Canadians use drugs for many reasons – to enhance performance, to deal with stress or….. to just “fit in,” to name a few examples. There are also psychological and physical reasons as to why we turn to them. While drugs may seem helpful in some cases, we are increasingly reaching for drugs to solve every health and life problem we face, even small ones. And demand is growing. Why is that? – After all, we are by no means the only generation to feel pressured by life’s challenges or run up against the common cold. But we are clearly the first to overwhelmingly accept that we can solve all things through a drug, and in such large numbers, cutting across all ages and social levels.
It may seem easier to take a medication than to change the way we live or think, but the stats show that we do not need to be so medicated and studies indicate that much of it is bad for us. For example:
1. A study out of the US shows that many of us request a prescription for antibiotics every time we have a cold, even though studies show they are largely ineffective.
2. Alan Cassels, an independent drug researcher from the University of Victoria, published an article this week in the Times Colonist citing an American study on the overuse of statins for lowering cholesterol that shows they are often ineffective. Though universally used, a change of lifestyle and diet may often remedy the situation.
3. The Canadian Public Health Journal warns that overuse, or binging on alcohol for stress relief brings an increased risk for a whole host of illnesses.
There are other ways to resolve the problems so many of us face. Many who are struggling with sickness, stress, pain or depression long to be free of the medications to which they have become dependent, and are searching for non-medical approaches. And many are finding relief in adopting such methods as exercise, diet, meditation or naturopathy. What they are discovering is noteworthy – that a change of thought is helpful in how they approach their health.
Recently, when talking with a young friend who is a yoga teacher with a regular practice of meditation, she commented, “meditation does not stop the negative thoughts from coming, but it helps us to deal with them in an effective, healthy way.” She agrees that many people are beginning to understand the role that thought plays in how we react to events in our life – be they good or bad.

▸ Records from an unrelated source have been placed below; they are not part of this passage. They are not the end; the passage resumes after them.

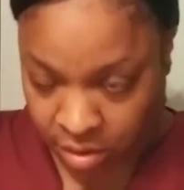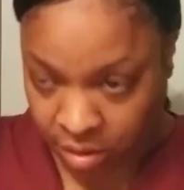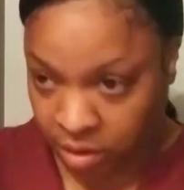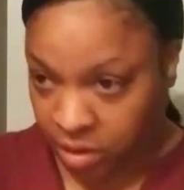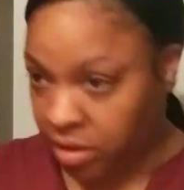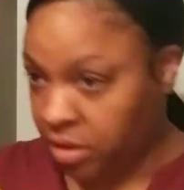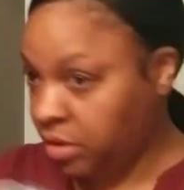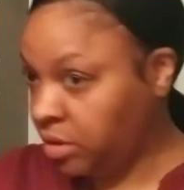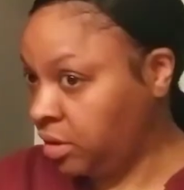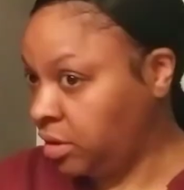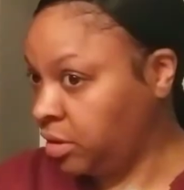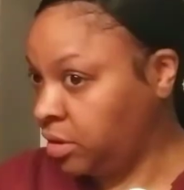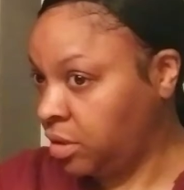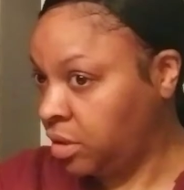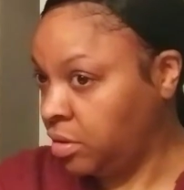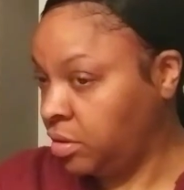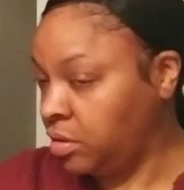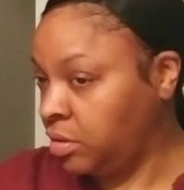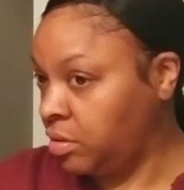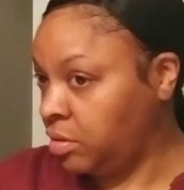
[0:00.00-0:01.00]
Just
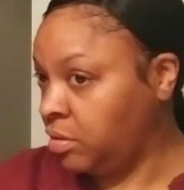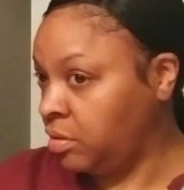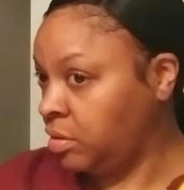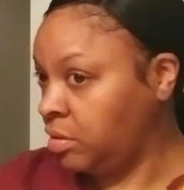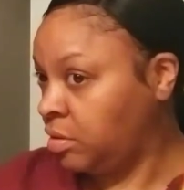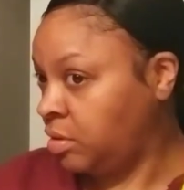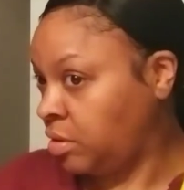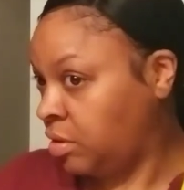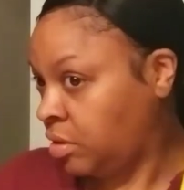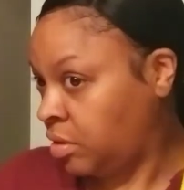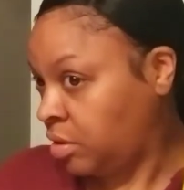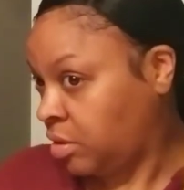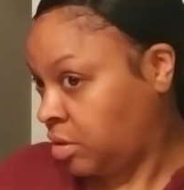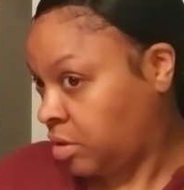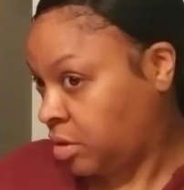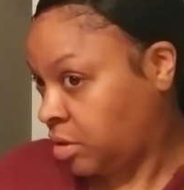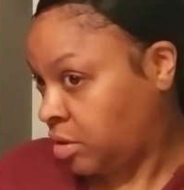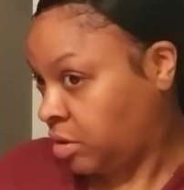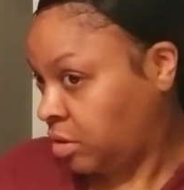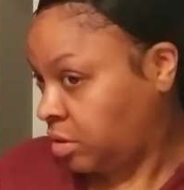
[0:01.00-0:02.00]

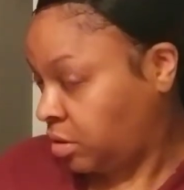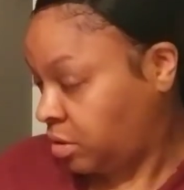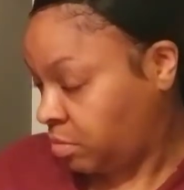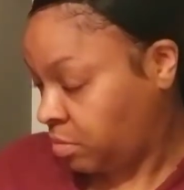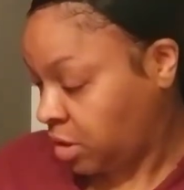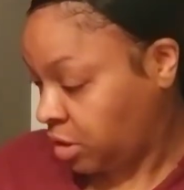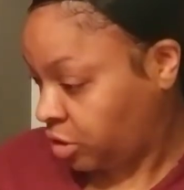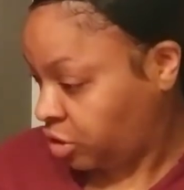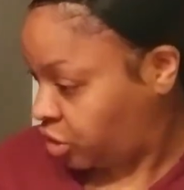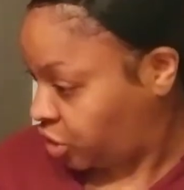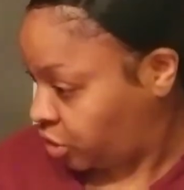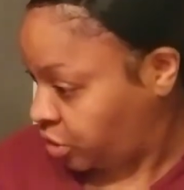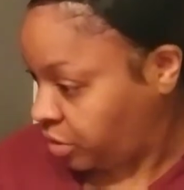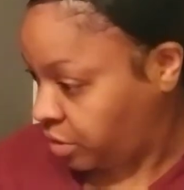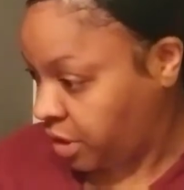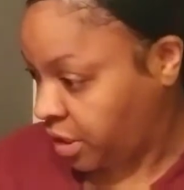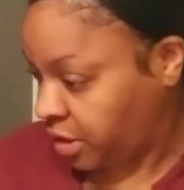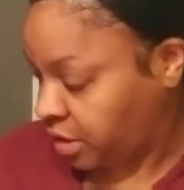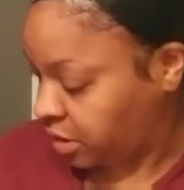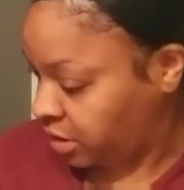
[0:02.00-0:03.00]
to make sure
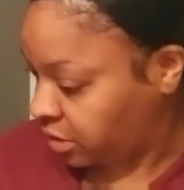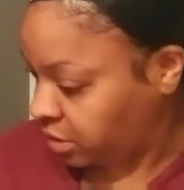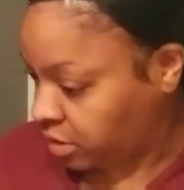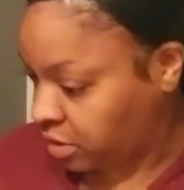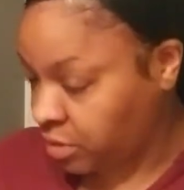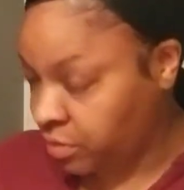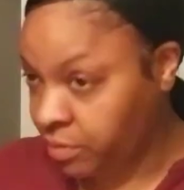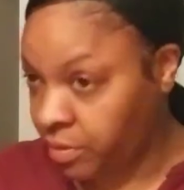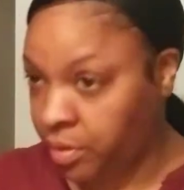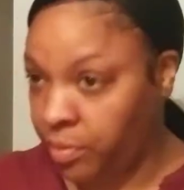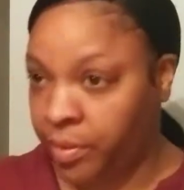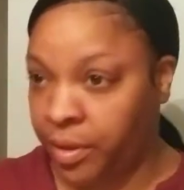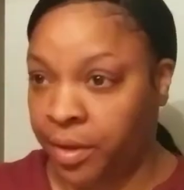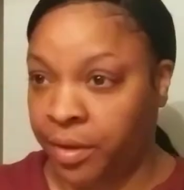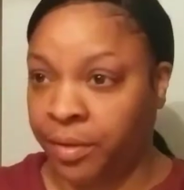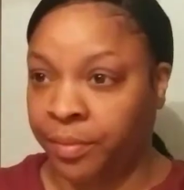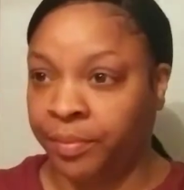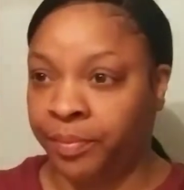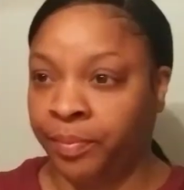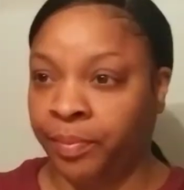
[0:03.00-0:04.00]
that it doesn't go anywhere.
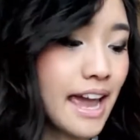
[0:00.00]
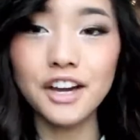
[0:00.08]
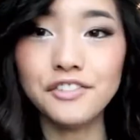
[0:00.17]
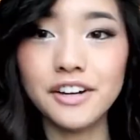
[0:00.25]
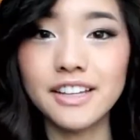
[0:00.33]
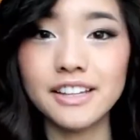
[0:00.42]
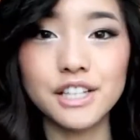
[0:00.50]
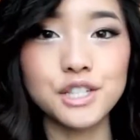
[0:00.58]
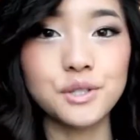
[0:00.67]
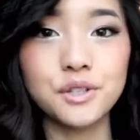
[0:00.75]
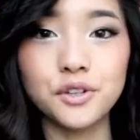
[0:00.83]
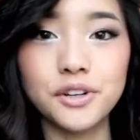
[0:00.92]
I find that
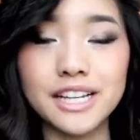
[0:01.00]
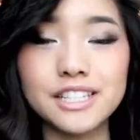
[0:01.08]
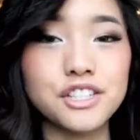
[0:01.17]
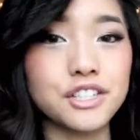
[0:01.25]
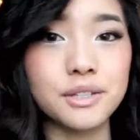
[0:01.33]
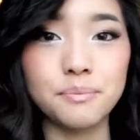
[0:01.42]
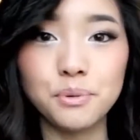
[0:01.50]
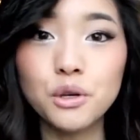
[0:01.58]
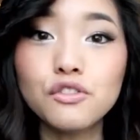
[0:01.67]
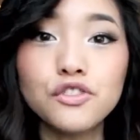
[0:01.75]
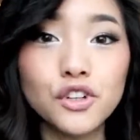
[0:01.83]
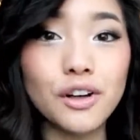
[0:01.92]
this creates just a
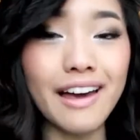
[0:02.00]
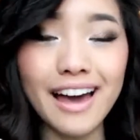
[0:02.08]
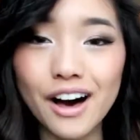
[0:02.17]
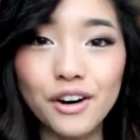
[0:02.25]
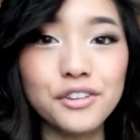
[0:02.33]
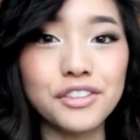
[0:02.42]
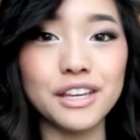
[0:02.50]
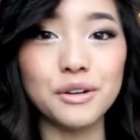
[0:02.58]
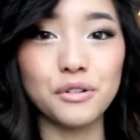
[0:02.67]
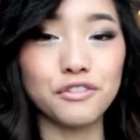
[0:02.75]
beautiful, healthy,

Another practice that deals with thought and its relationship to our health is prayer. Now out of fashion and much misunderstood, the practice of Christian prayer has historically been taught as a way to quiet the human mind – by finding a deeper, spiritual peace. There are many different forms of prayer, but the one I’ve found most helpful is the one Jesus advised to his followers – that is, to take time, even for a few moments, to leave the noisy world and to find a quiet and private place to connect with the divine, and most especially, to gain a sense of being deeply loved. This slower, more thoughtful approach to life can bring practical answers to life challenges, and can be realized one moment at a time.
Each one of us, individually, has that opportunity to move away from drug dependency for coping with life. Rather than merely “managing” poor health or simply delaying pressures and fears with drugs, we can take control of our thinking. By so doing, we can find greater freedom and become a far healthier country.